Metadata-Version: 2.1
Name: sanic-security
Version: 1.1.0.1
Summary: An effective, simple, and async security library for Sanic.
Home-page: https://github.com/sunset-developer/sanic-security
Author: sunset-developer
Author-email: aidanstewart@sunsetdeveloper.com
License: GNU General Public License v3.0
Platform: any
Requires-Python: >=3.6
Description-Content-Type: text/markdown
License-File: LICENSE

<!-- PROJECT SHIELDS -->
<!--
*** I'm using markdown "reference style" links for readability.
*** Reference links are enclosed in brackets [ ] instead of parentheses ( ).
*** See the bottom of this document for the declaration of the reference variables
*** for contributors-url, forks-url, etc.

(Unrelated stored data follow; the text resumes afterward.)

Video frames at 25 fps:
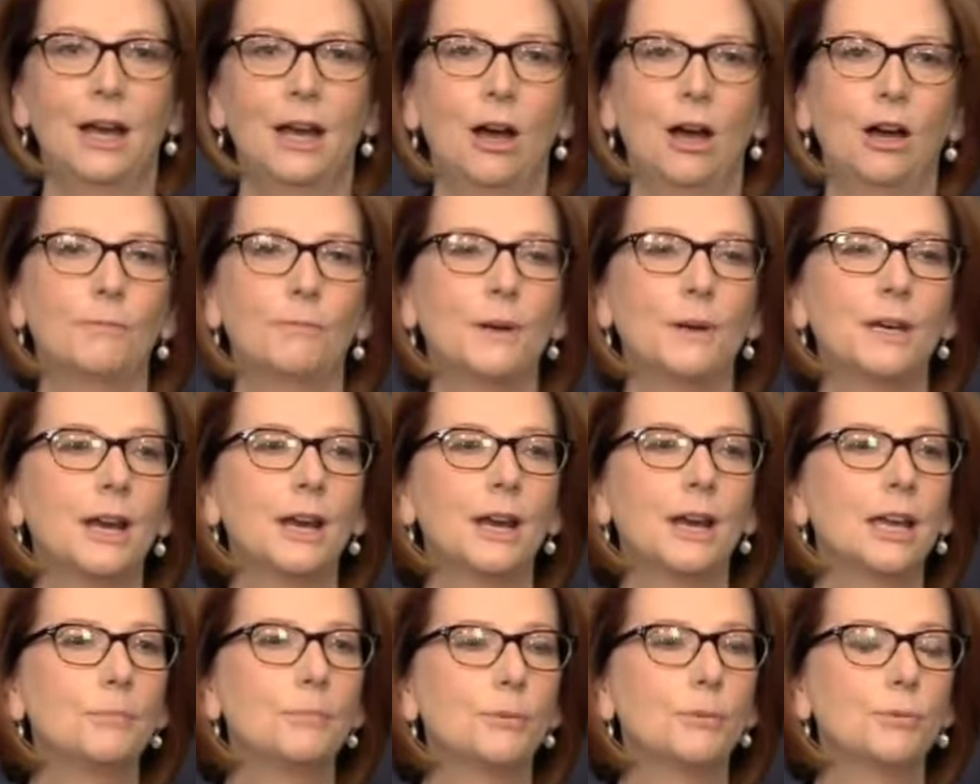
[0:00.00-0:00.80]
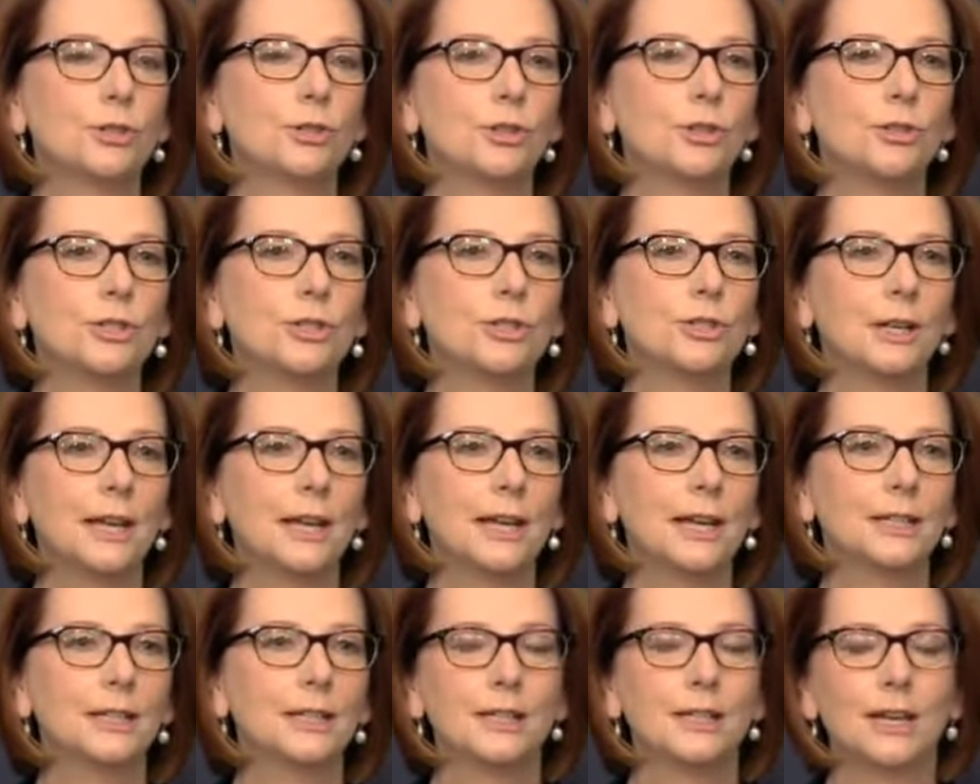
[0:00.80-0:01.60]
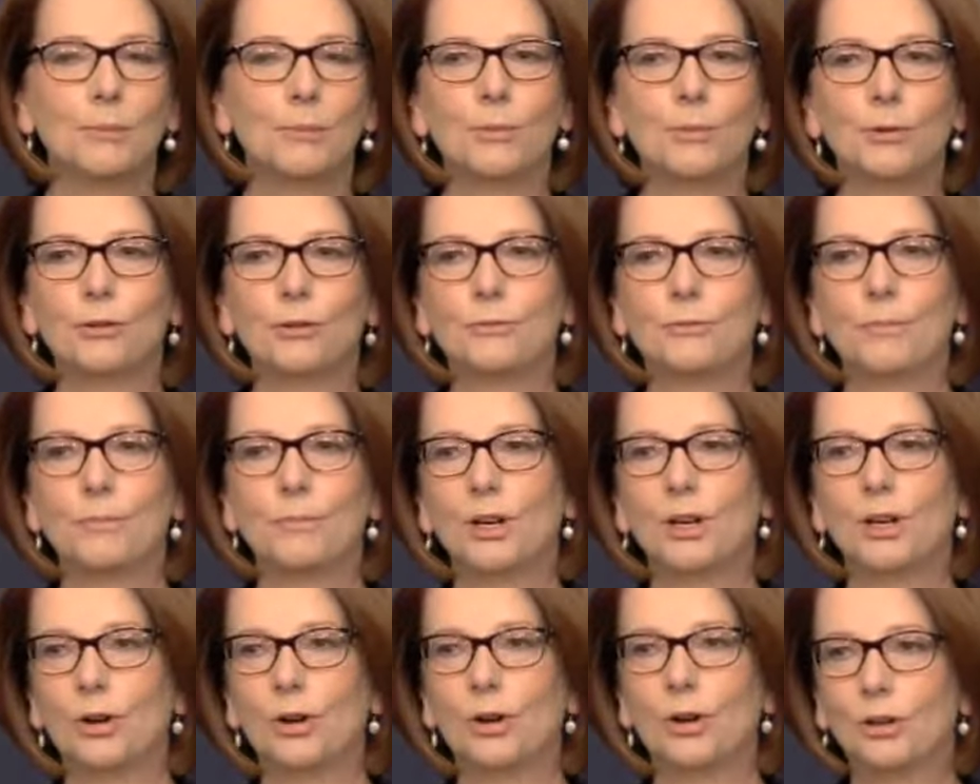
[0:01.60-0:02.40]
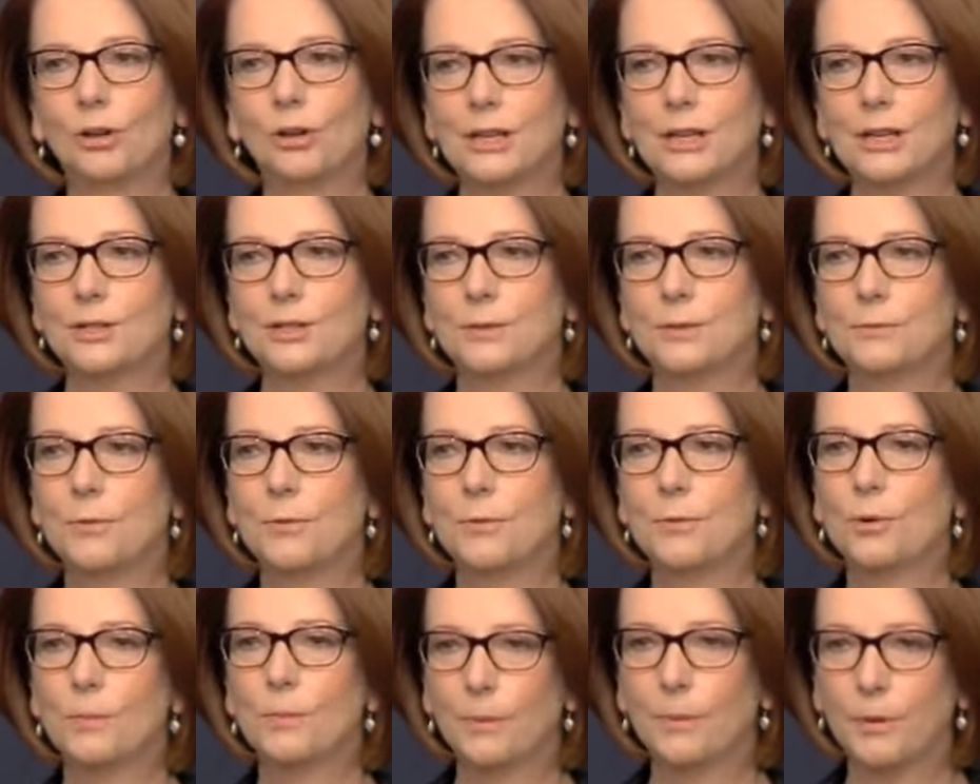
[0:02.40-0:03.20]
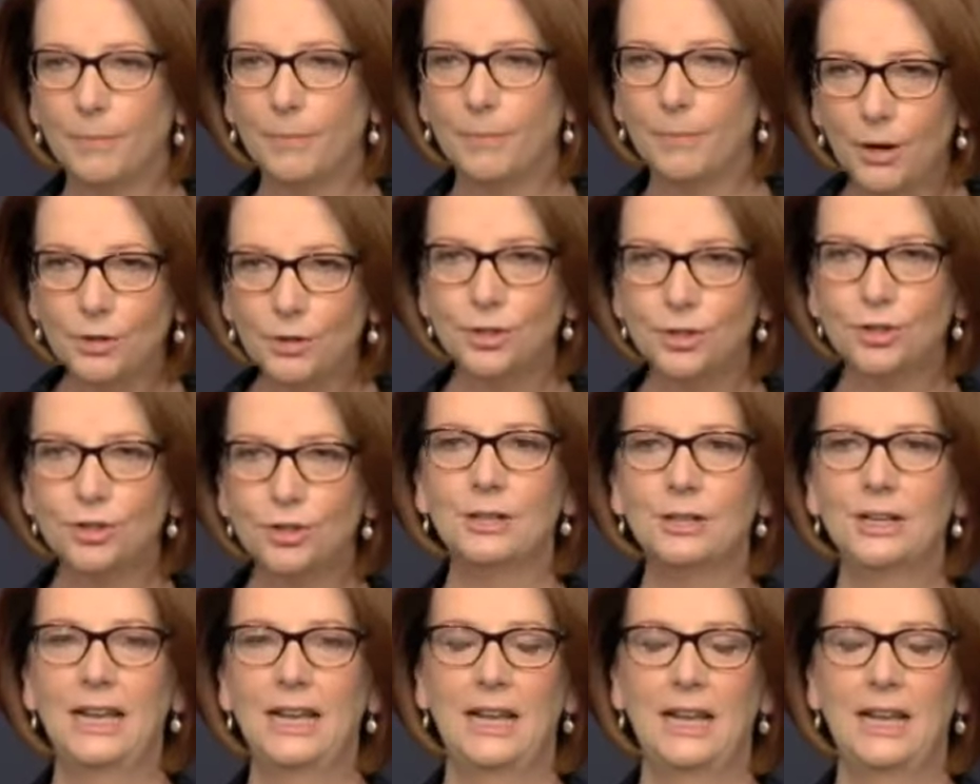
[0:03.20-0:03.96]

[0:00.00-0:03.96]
I've been able to select a number of my colleagues for promotion,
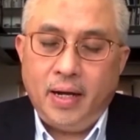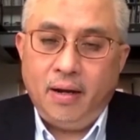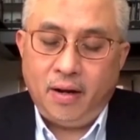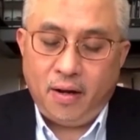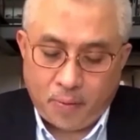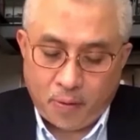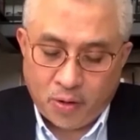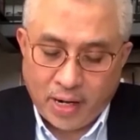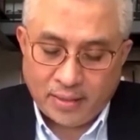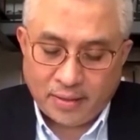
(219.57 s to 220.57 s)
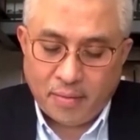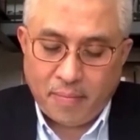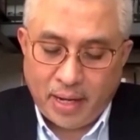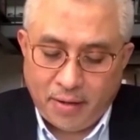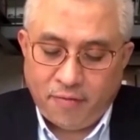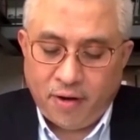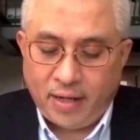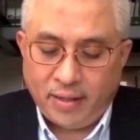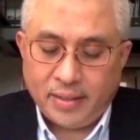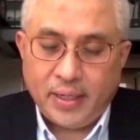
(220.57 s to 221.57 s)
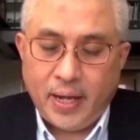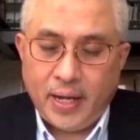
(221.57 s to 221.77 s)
a lot of progress on many fronts.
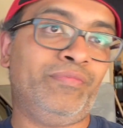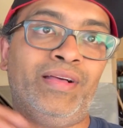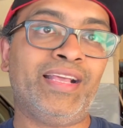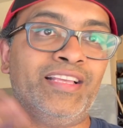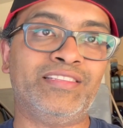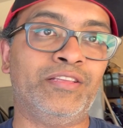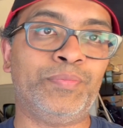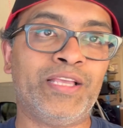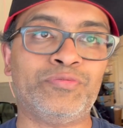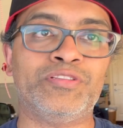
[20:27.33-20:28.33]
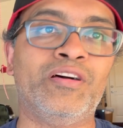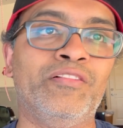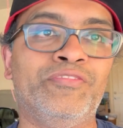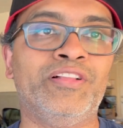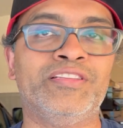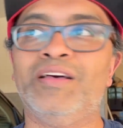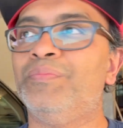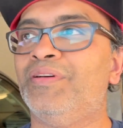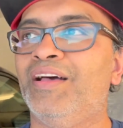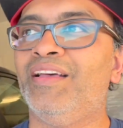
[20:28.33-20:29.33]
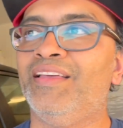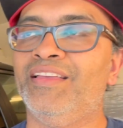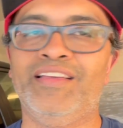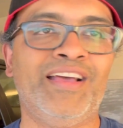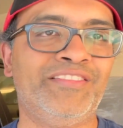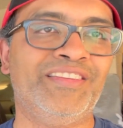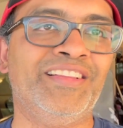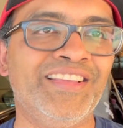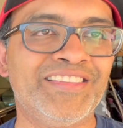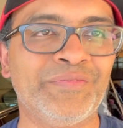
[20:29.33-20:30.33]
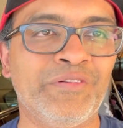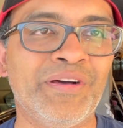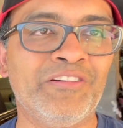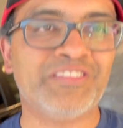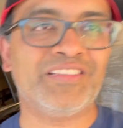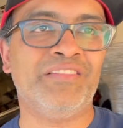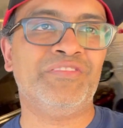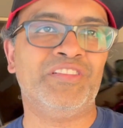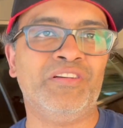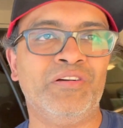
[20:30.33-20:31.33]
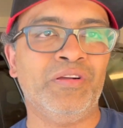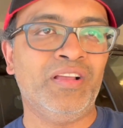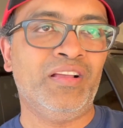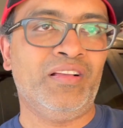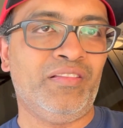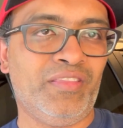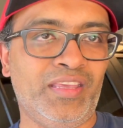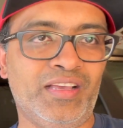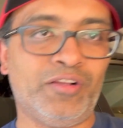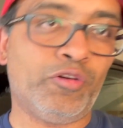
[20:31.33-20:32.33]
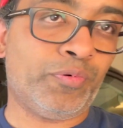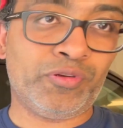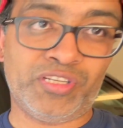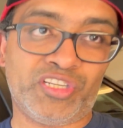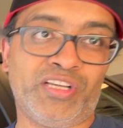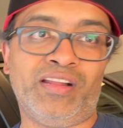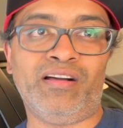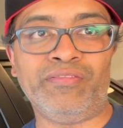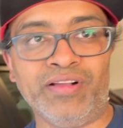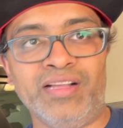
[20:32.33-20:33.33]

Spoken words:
I guess the space was all filled up. I had to delete some of my old stuff, so the GoPro just shut off.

This is an optional, concise syntax you may use.
*** https://www.markdownguide.org/basic-syntax/#reference-style-links
-->
[![Contributors][contributors-shield]][contributors-url]
[![Forks][forks-shield]][forks-url]
[![Stargazers][stars-shield]][stars-url]
[![Issues][issues-shield]][issues-url]
[![Conda](https://anaconda.org/conda-forge/sanic-security/badges/installer/conda.svg)](https://anaconda.org/conda-forge/sanic-security)
[![Downloads](https://pepy.tech/badge/sanic-security)](https://pepy.tech/project/sanic-security)
[![Code style: black](https://img.shields.io/badge/code%20style-black-000000.svg)](https://github.com/psf/black)


<!-- PROJECT LOGO -->
<br />
<p align="center">
  <h3 align="center">Sanic Security</h3>
  <p align="center">
   An effective, simple, and async security library for Sanic.
  </p>
</p>


<!-- TABLE OF CONTENTS -->
## Table of Contents

* [About the Project](#about-the-project)
* [Getting Started](#getting-started)
  * [Prerequisites](#prerequisites)
  * [Installation](#installation)
* [Usage](#usage)
    * [Initial Setup](#initial-setup)
    * [Authentication](#authentication)
    * [Captcha](#captcha)
    * [Two Step Verification](#two-step-verification)
    * [Authorization](#authorization)
    * [Testing](#testing)
* [Tortoise](#tortoise)
* [Roadmap](#roadmap)
* [Contributing](#contributing)
* [License](#license)
* [Versioning](#Versioning)


<!-- ABOUT THE PROJECT -->
## About The Project

Sanic Security is an authentication, authorization, and verification library designed for use with [Sanic](https://github.com/huge-success/sanic).
This library contains a variety of features including:

* Login, registration, and authentication
* Two-step verification
* Two-factor authentication
* Captcha
* Wildcard and role based authorization

This repository has been starred by Sanic's core maintainer:

[![aphopkins](https://github.com/sunset-developer/sanic-security/blob/main/images/ahopkins.png)](https://github.com/ahopkins)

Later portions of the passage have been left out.